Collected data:
________________________
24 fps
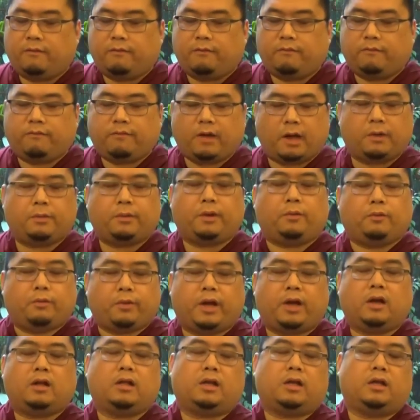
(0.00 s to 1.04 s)
Very
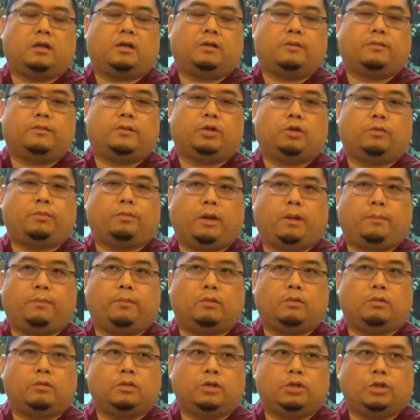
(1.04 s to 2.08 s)
rarely do
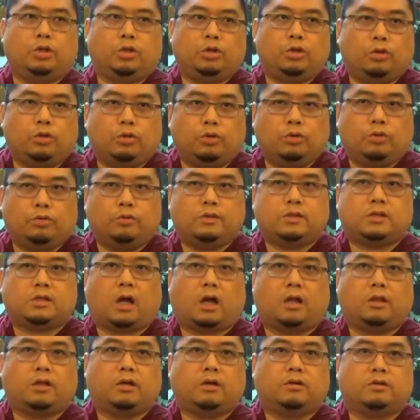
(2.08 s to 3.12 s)
people use
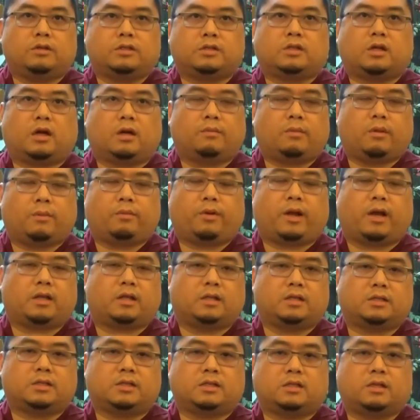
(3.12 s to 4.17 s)
those Dharma
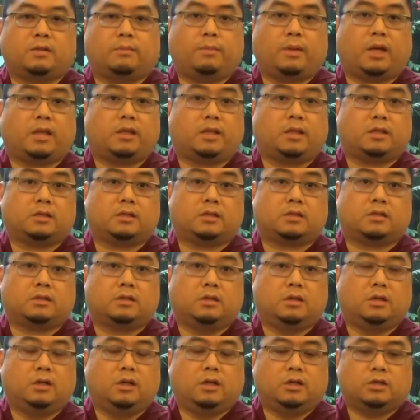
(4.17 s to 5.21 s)
practices and methods
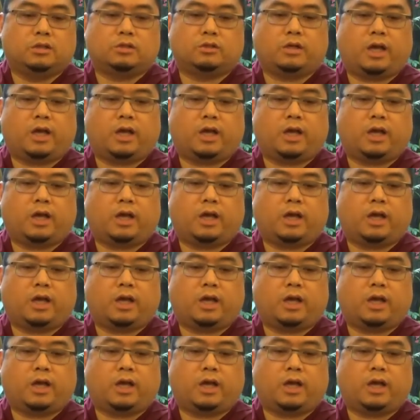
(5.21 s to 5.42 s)
to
________________________
TASK TO COMPLETE: Strip out the images, then output the records above word for word.

TASK SOLUTION:
24 fps
(0.00 s to 1.04 s)
Very
(1.04 s to 2.08 s)
rarely do
(2.08 s to 3.12 s)
people use
(3.12 s to 4.17 s)
those Dharma
(4.17 s to 5.21 s)
practices and methods
(5.21 s to 5.42 s)
to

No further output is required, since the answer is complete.